From 7a74ce51a1643aa6e83c912203bb6c3a987376b9 Mon Sep 17 00:00:00 2001
From: pennae <github@quasiparticle.net>
Date: Sun, 19 Feb 2023 19:19:13 +0100
Subject: [PATCH] nixos-render-docs: add toc generator

the docbook toolchain uses docbook-xsl to generate its TOC, our html
renderer will have to do this on its own. this generator uses a very
straight-forward algorithm of only inspecting headings, but anything
else could be inspected as well. (examples come to mind, but those do
not have titles and would thus make for bad toc entries)

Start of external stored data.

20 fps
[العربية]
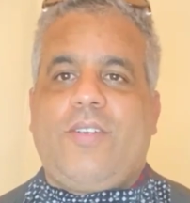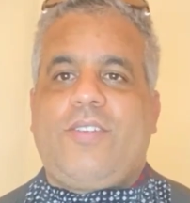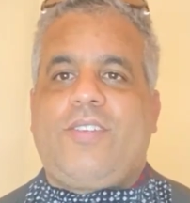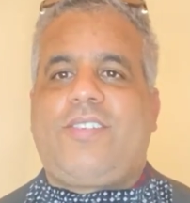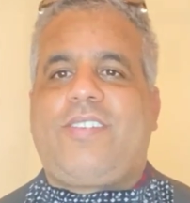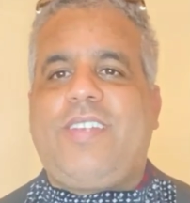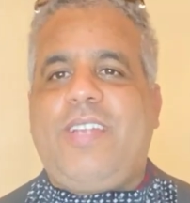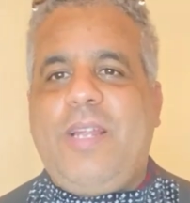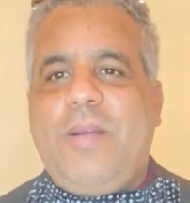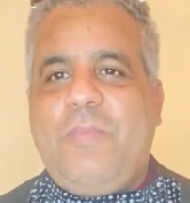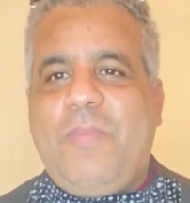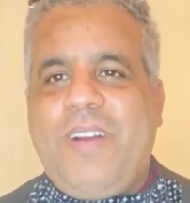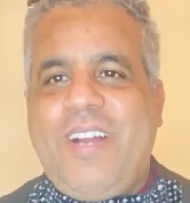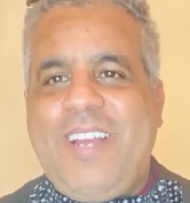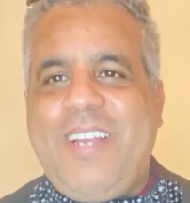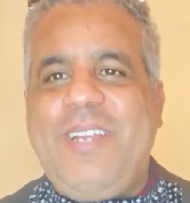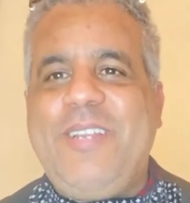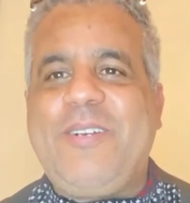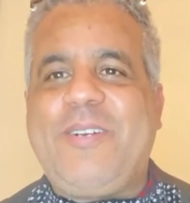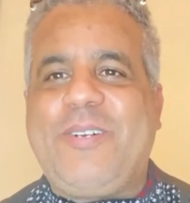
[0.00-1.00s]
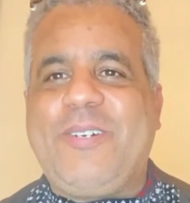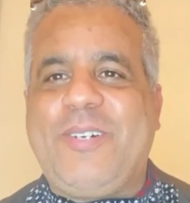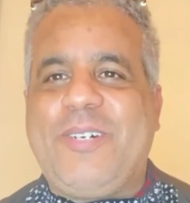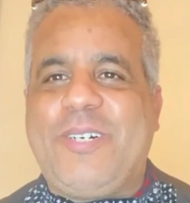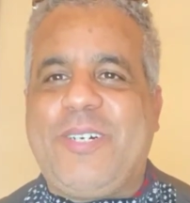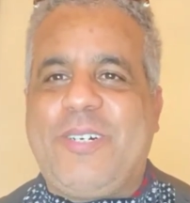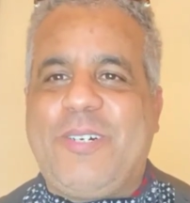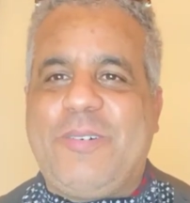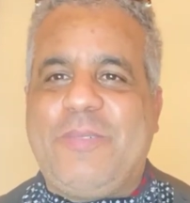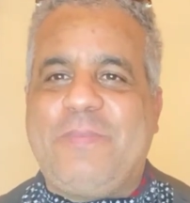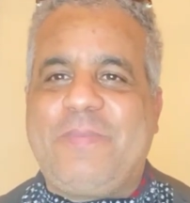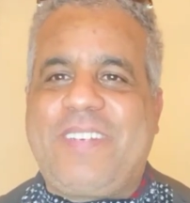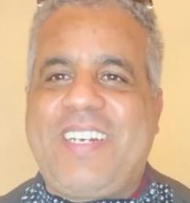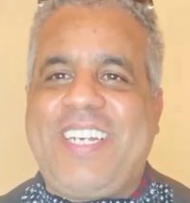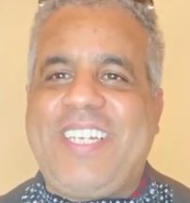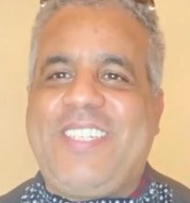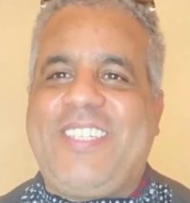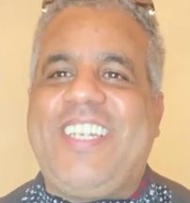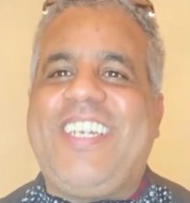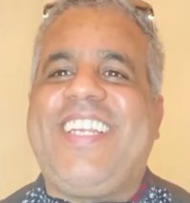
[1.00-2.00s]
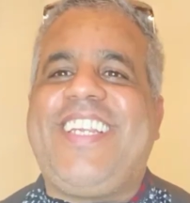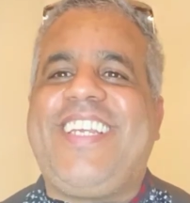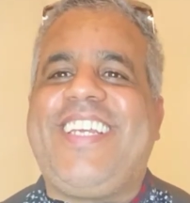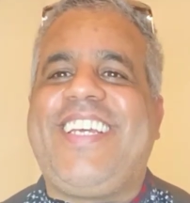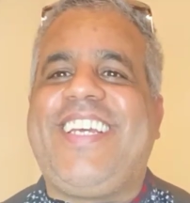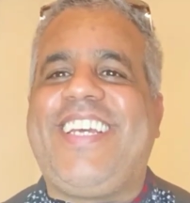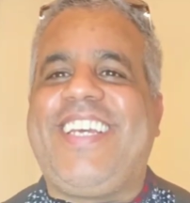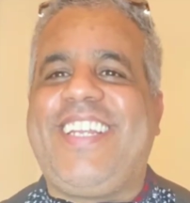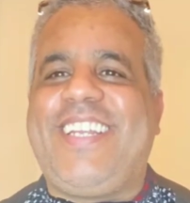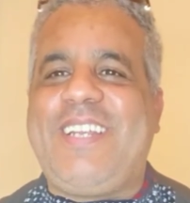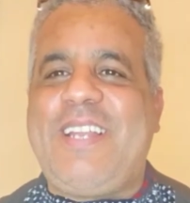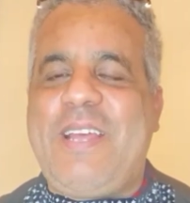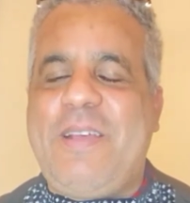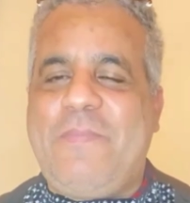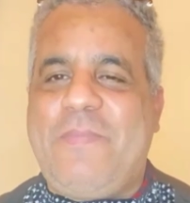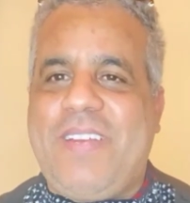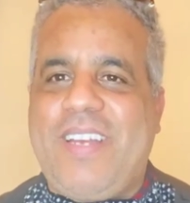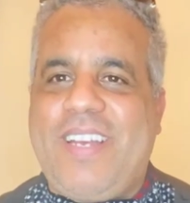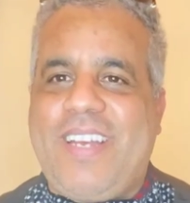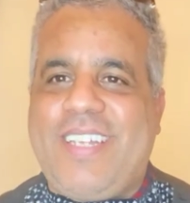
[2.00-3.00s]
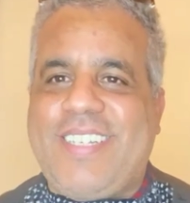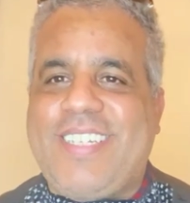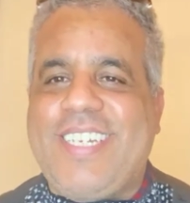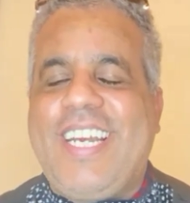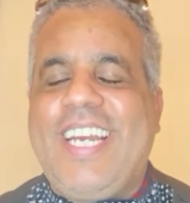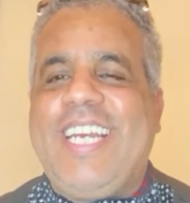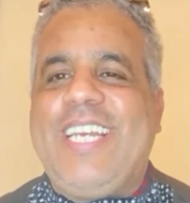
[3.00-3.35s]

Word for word: السلام عليكم كي دايرين لاباس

we also use path information (that will be taken from include block args
in the html renderer) to produce navigation information. the algorithm
we use mirrors what docbook does, linking to the next/previous files in
depth-first toc order.

toc entries are linked to the tokens they refer to for easy use later.
---
 .../src/nixos_render_docs/manual_structure.py | 103 +++++++++++++++++-
 1 file changed, 100 insertions(+), 3 deletions(-)
diff --git a/pkgs/tools/nix/nixos-render-docs/src/nixos_render_docs/manual_structure.py b/pkgs/tools/nix/nixos-render-docs/src/nixos_render_docs/manual_structure.py
index 93a8ecc3f935..c271ca3c5aa5 100644
--- a/pkgs/tools/nix/nixos-render-docs/src/nixos_render_docs/manual_structure.py
+++ b/pkgs/tools/nix/nixos-render-docs/src/nixos_render_docs/manual_structure.py
@@ -1,7 +1,15 @@
-from typing import Literal, Sequence
+from __future__ import annotations
+
+import dataclasses as dc
+import html
+import itertools
+
+from typing import cast, get_args, Iterable, Literal, Sequence
 
 from markdown_it.token import Token
 
+from .utils import Freezeable
+
 # FragmentType is used to restrict structural include blocks.

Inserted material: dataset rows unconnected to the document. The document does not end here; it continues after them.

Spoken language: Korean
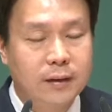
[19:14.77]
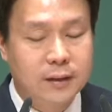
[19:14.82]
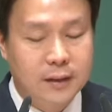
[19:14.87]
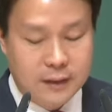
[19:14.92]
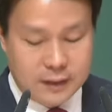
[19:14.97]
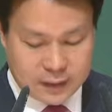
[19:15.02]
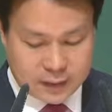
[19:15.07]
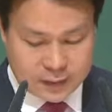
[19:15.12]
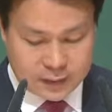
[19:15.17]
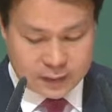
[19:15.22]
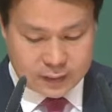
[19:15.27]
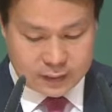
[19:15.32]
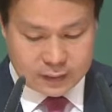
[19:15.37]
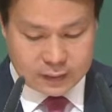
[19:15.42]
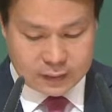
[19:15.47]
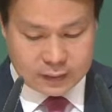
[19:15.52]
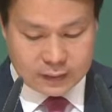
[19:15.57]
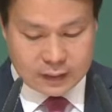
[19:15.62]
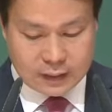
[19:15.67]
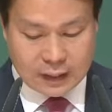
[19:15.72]
예,
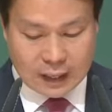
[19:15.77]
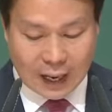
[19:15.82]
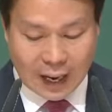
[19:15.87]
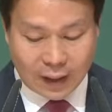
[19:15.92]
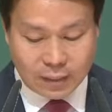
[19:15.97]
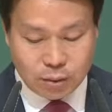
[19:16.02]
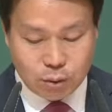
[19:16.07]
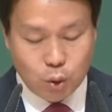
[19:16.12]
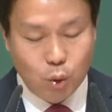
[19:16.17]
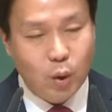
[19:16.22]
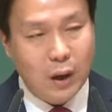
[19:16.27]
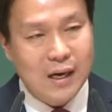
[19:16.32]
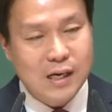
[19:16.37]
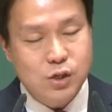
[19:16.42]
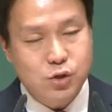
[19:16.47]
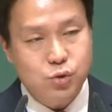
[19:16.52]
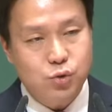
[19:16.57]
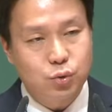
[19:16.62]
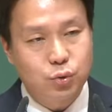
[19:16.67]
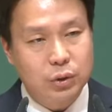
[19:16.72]
안도할
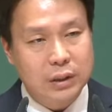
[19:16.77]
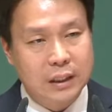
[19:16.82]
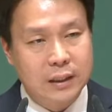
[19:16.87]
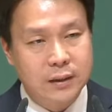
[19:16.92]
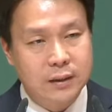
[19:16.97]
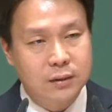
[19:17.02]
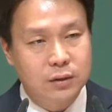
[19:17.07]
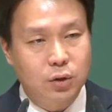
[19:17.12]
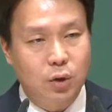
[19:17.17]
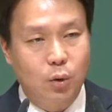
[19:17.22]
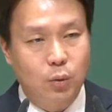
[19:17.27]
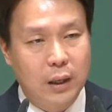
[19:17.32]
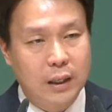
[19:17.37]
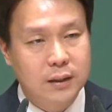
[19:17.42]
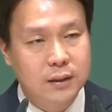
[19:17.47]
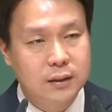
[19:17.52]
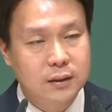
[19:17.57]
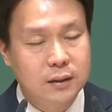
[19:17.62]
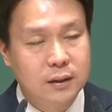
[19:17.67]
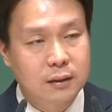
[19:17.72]
수 있는
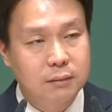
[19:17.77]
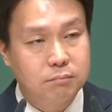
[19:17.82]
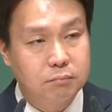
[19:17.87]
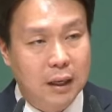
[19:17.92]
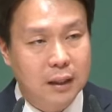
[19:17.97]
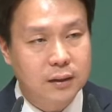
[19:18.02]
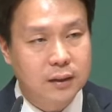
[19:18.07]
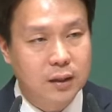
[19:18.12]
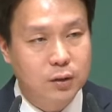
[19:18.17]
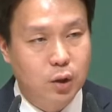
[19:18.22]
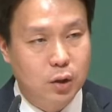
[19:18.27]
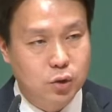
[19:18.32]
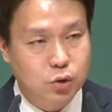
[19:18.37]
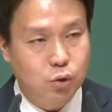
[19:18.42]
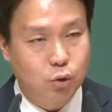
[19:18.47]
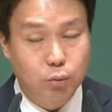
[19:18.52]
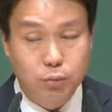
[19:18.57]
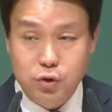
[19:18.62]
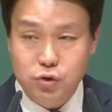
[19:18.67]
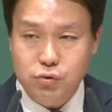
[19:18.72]
결과를 맞게 될
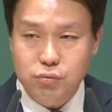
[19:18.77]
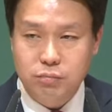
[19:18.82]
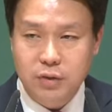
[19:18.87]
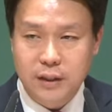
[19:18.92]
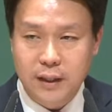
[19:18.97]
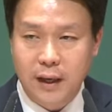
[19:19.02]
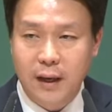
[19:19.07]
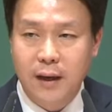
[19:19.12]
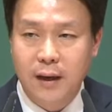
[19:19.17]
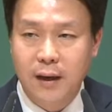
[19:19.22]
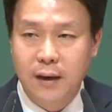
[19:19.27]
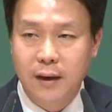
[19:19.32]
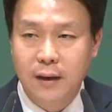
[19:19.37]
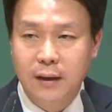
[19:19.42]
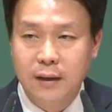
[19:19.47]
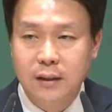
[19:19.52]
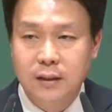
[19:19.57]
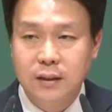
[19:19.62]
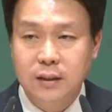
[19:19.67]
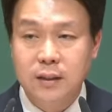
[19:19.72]
줄로 믿습니다.
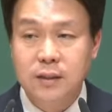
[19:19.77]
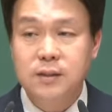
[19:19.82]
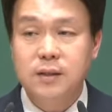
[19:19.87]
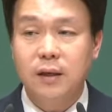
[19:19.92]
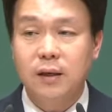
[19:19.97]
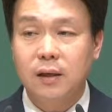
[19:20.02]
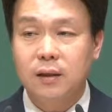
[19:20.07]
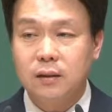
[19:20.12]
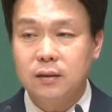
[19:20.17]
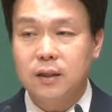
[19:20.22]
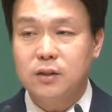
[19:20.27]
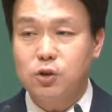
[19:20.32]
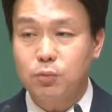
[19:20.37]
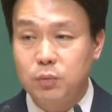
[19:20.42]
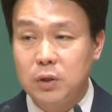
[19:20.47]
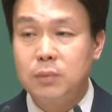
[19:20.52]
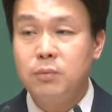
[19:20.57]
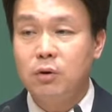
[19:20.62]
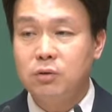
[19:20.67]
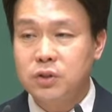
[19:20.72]
인생의 끝에서
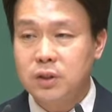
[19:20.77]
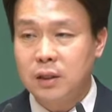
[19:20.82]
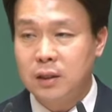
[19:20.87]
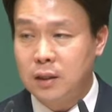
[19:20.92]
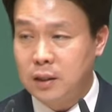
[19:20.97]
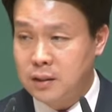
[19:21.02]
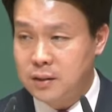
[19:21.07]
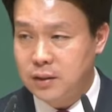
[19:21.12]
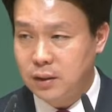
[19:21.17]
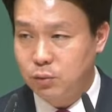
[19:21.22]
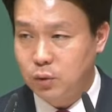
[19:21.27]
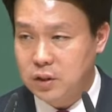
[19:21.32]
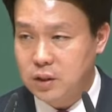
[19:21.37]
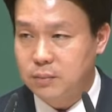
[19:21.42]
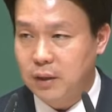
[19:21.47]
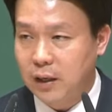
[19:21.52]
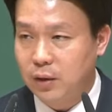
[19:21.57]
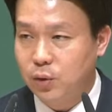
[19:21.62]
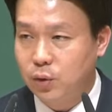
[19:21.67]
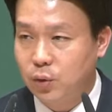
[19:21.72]
비명 지르는 인생 되지
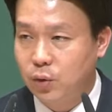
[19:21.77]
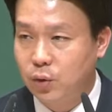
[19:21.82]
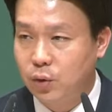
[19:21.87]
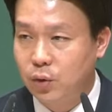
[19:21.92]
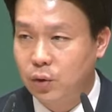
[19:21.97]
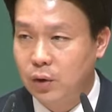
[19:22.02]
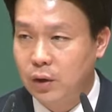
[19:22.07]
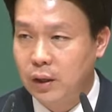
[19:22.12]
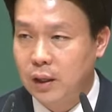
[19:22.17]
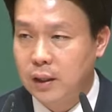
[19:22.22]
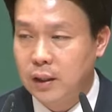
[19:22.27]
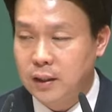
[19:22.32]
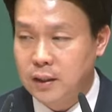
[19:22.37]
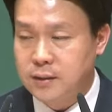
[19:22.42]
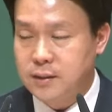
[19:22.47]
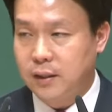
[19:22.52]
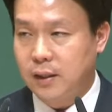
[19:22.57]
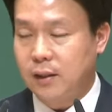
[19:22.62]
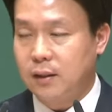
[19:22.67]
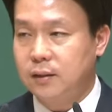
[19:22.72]
말고
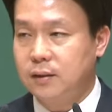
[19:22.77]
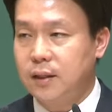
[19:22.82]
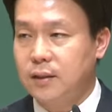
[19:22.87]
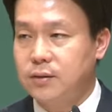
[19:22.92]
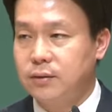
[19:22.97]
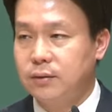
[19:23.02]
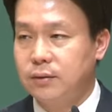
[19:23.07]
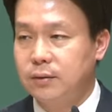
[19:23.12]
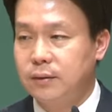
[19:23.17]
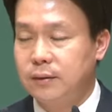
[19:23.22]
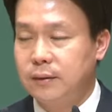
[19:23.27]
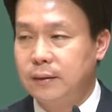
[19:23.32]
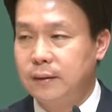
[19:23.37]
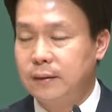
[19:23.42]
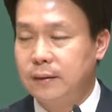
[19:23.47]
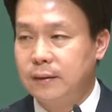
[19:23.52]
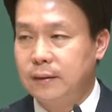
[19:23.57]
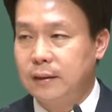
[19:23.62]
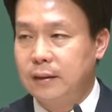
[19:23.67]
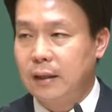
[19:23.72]
인생의 끝에서
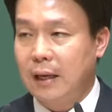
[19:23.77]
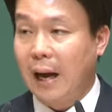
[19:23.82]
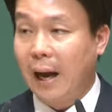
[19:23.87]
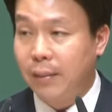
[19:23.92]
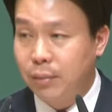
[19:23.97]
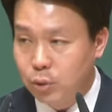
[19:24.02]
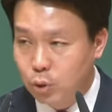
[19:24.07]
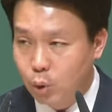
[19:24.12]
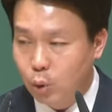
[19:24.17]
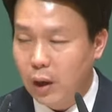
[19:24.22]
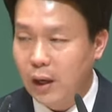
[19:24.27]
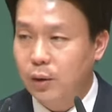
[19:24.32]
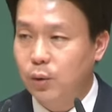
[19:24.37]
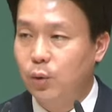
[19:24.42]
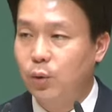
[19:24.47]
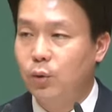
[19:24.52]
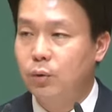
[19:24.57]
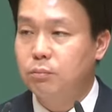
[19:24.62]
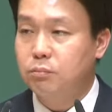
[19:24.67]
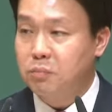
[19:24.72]

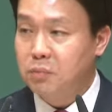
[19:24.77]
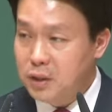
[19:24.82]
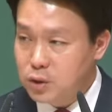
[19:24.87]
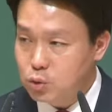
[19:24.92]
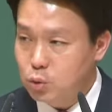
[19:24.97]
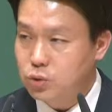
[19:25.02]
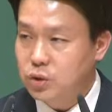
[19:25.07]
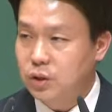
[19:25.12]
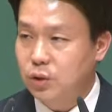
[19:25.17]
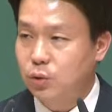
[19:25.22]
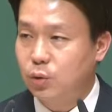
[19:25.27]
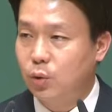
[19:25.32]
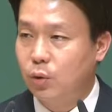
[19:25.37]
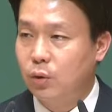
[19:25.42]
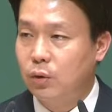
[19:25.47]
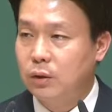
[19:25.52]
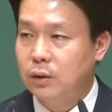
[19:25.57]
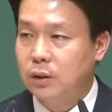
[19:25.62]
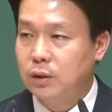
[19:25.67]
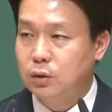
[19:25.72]
안도하고 미소 짓고
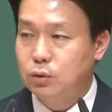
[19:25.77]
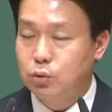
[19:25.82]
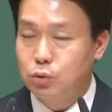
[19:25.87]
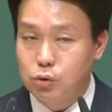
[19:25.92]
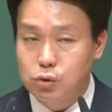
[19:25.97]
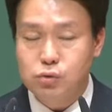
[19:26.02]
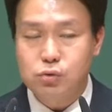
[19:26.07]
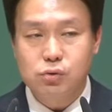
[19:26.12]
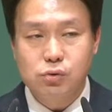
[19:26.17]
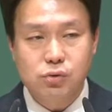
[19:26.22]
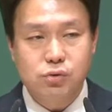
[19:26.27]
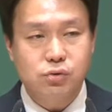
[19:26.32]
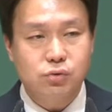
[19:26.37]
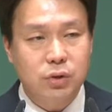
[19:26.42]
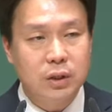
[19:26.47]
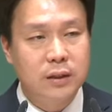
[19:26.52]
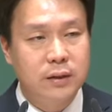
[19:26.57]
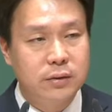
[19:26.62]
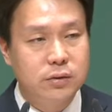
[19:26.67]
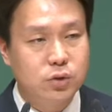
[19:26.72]
웃을 수
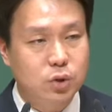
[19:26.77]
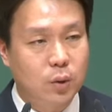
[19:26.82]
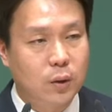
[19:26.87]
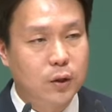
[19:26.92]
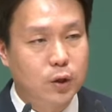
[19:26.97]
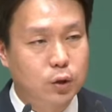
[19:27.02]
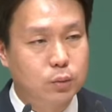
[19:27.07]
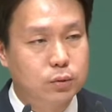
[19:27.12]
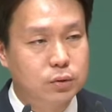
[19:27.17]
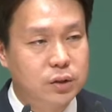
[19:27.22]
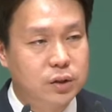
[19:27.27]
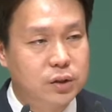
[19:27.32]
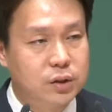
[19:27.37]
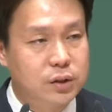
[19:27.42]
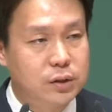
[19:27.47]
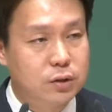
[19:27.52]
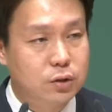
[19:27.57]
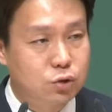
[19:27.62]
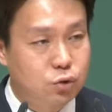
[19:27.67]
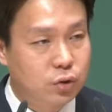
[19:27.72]
있는 저와 여러분
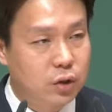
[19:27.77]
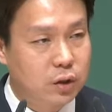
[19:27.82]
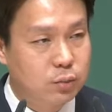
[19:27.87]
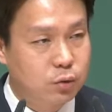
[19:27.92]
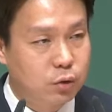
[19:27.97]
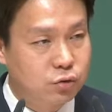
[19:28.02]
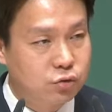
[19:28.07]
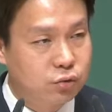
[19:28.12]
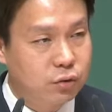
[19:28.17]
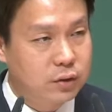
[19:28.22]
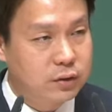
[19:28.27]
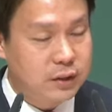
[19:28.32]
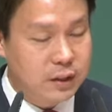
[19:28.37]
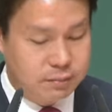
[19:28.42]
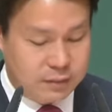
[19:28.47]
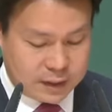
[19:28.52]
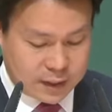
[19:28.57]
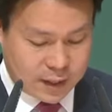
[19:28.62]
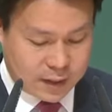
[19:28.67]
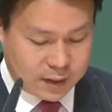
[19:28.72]
되시기를 주의 이름으로
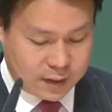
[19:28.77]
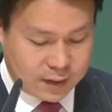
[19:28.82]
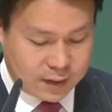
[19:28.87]
축원드립니다.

 FragmentType = Literal['preface', 'part', 'chapter', 'section', 'appendix']
 
@@ -21,8 +29,9 @@ def _check_book_structure(tokens: Sequence[Token]) -> None:
                                "expected structural include")
 
 # much like books, parts may not contain headings other than their title heading.
-# this is a limitation of the current renderers that do not handle this case well
-# even though it is supported in docbook (and probably supportable anywhere else).
+# this is a limitation of the current renderers and TOC generators that do not handle
+# this case well even though it is supported in docbook (and probably supportable
+# anywhere else).
 def _check_part_structure(tokens: Sequence[Token]) -> None:
     _check_fragment_structure(tokens)
     for token in tokens[3:]:
@@ -87,3 +96,91 @@ def check_structure(kind: TocEntryType, tokens: Sequence[Token]) -> None:
         _check_part_structure(tokens)
     else:
         _check_fragment_structure(tokens)
+
+@dc.dataclass(frozen=True)
+class XrefTarget:
+    id: str
+    """link label for `[](#local-references)`"""
+    title_html: str
+    """toc label"""
+    toc_html: str | None
+    """text for `<title>` tags and `title="..."` attributes"""
+    title: str | None
+    """path to file that contains the anchor"""
+    path: str
+    """whether to drop the `#anchor` from links when expanding xrefs"""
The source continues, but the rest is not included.